New York – La Spagna non sarà la prossima Grecia. La pensa così il think-tank britannico Open Europe che, alla luce della manovra da 27 miliardi annunciata pochi giorni fa dal governo guidato dal Mariano Rajoy, lancia un messaggio in parte rassicurante sul futuro dell’economia iberica.

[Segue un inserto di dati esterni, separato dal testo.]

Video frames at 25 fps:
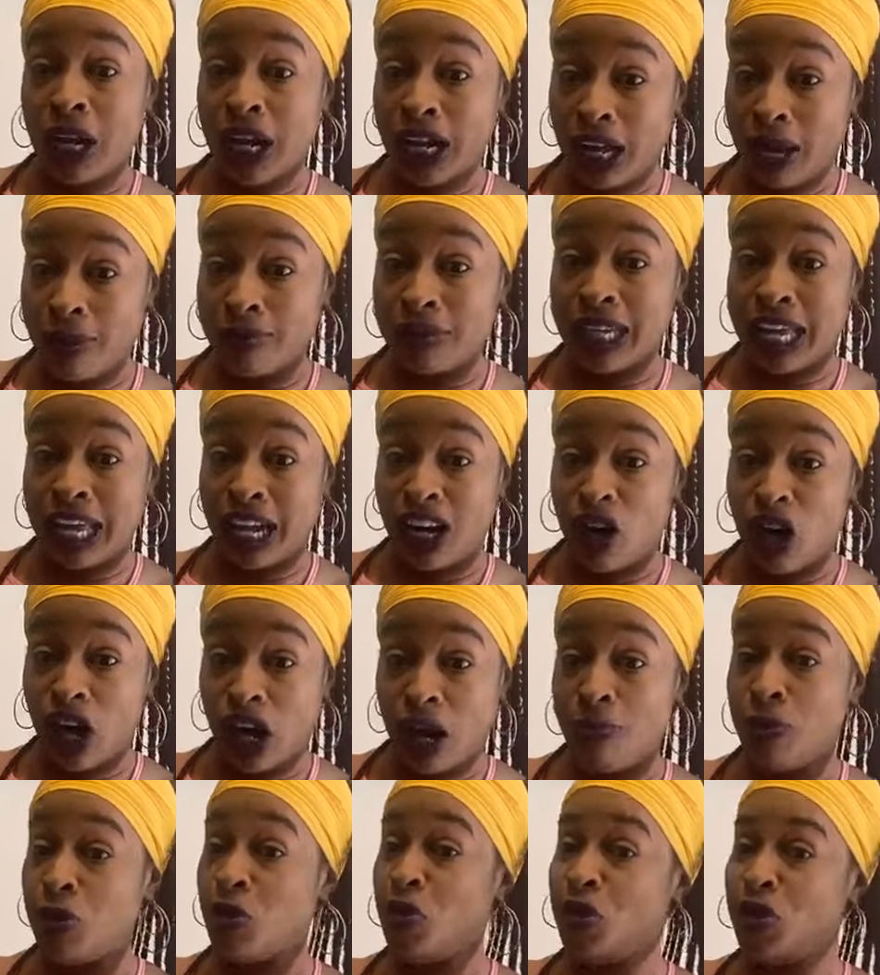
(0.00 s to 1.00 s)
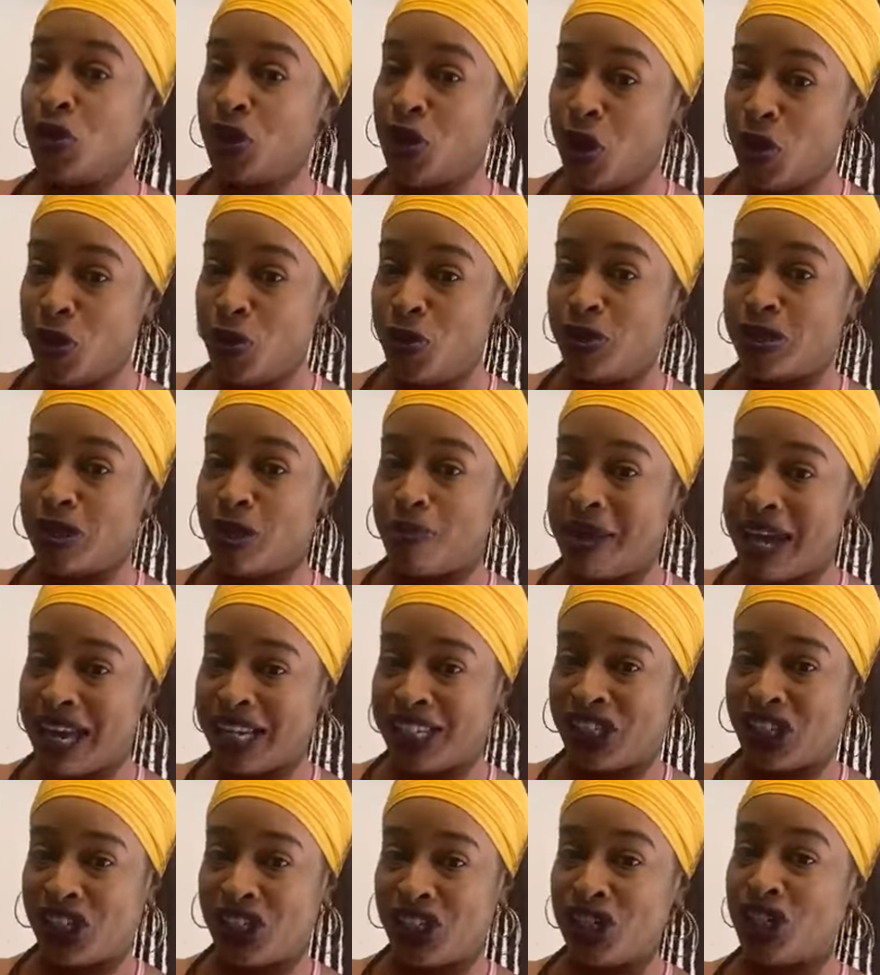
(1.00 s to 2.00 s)
When it comes to getting locked up, you know use a
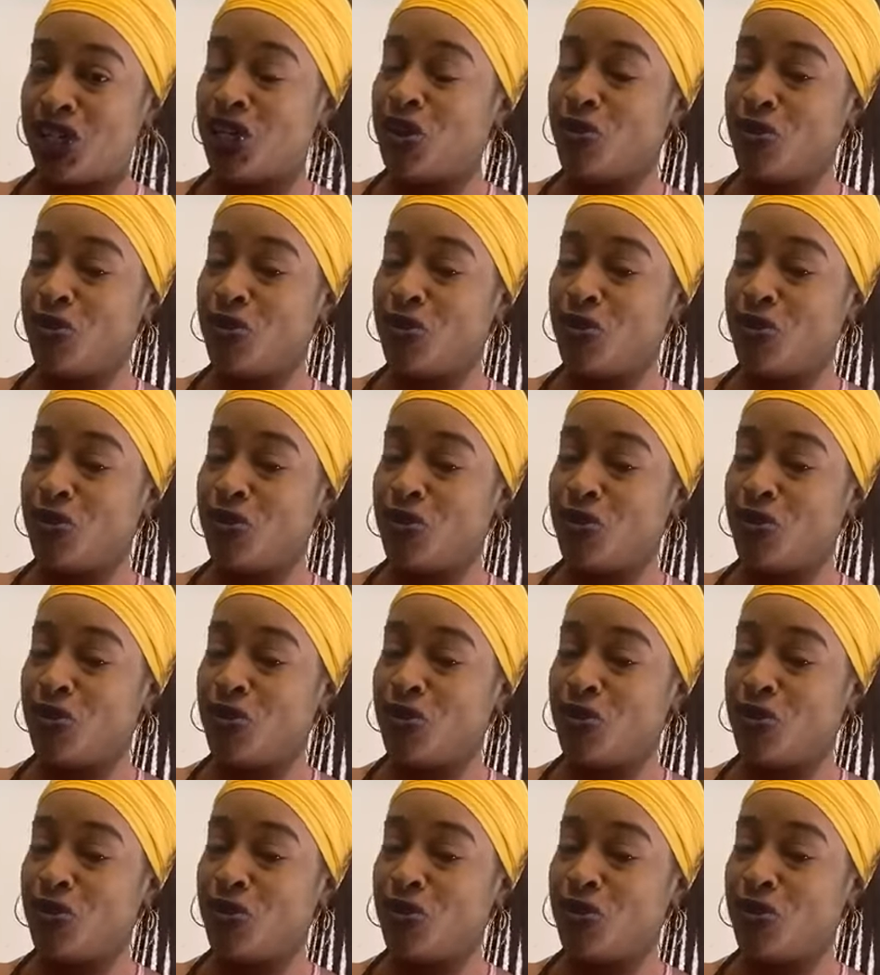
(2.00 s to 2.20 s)
bitch.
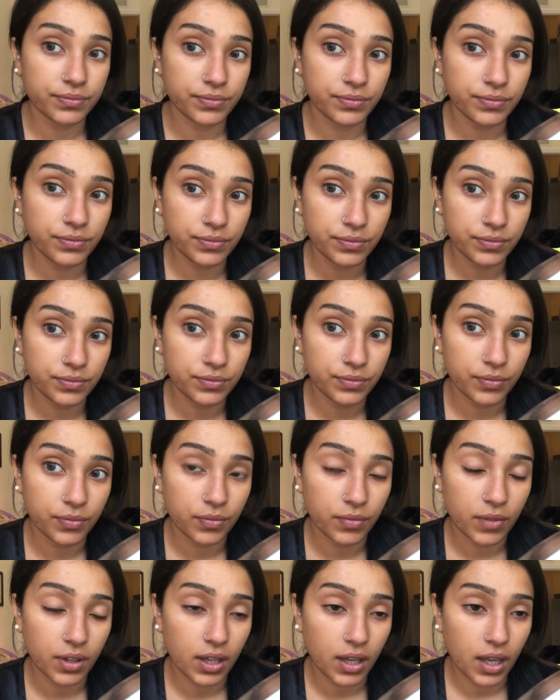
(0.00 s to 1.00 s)
And
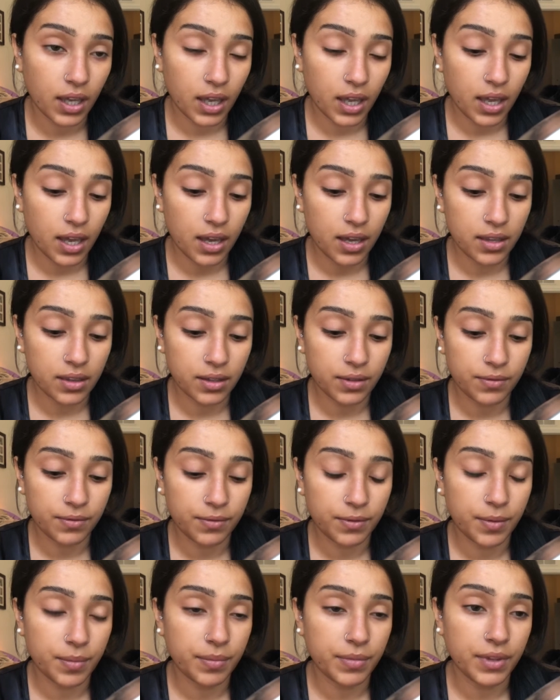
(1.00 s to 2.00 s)
then
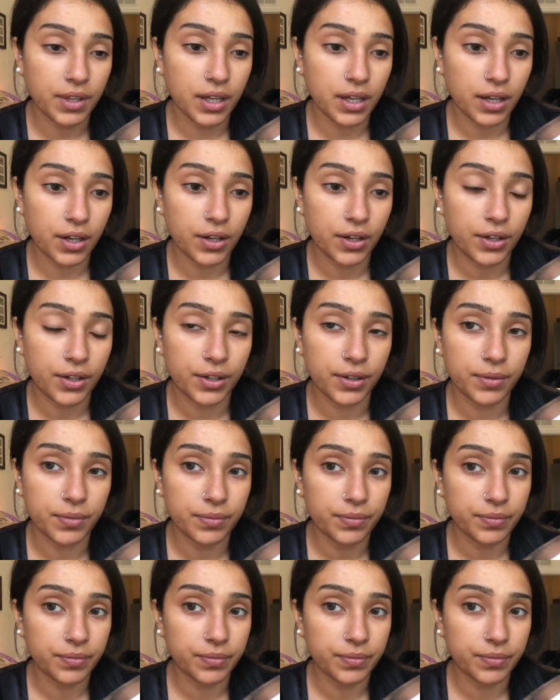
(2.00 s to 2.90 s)
from there,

La Spagna – scrivono in uno studio pubblicato oggi – rimane un’economia seria e diversificata, con un’amministrazione e infrastrutture relativamente buone. Tuttavia – continuano gli esperti –l’esposizione sempre più evidente delle sue banche verso prestiti potenzialmente tossici, la difficoltà di contenimento della spesa pubblica e il rischio che le riforme raggiungano gli obiettivi desiderati in tempi più lunghi del previsto, sollevano seri interrogativi sulla sua capacità di superare la crisi in assenza di aiuti esterni.

Tra i maggiori pericoli, gli esperti citano lo stato di salute malandato del sistema bancario. “Un prestito su cinque concesso dalle banche al settore immobiliare è al momento considerato come potenzialmente tossico. Una situazione che potrebbe peggiorare, in presenza di un’ulteriore contrazione dei prezzi delle case. In caso di gravi perdite – aggiungono – non è inoltre chiaro se lo stato spagnolo sarà in grado di ricapitalizzare i suoi istituti di credito o se, per evitare il default, dovrà far ricorso al sostegno dell’Europa, aggravando ancora di più il carico imposto ai contribuenti del Vecchio Continente “.

“Il governo spagnolo – concludono – merita fiducia per le riforme strutturali che ha intrapreso. Ma ulteriori riforme, soprattutto nel mercato del lavoro, risultano quanto mai urgenti se Madrid vuole assicurarsi un futuro all’interno della zona euro”.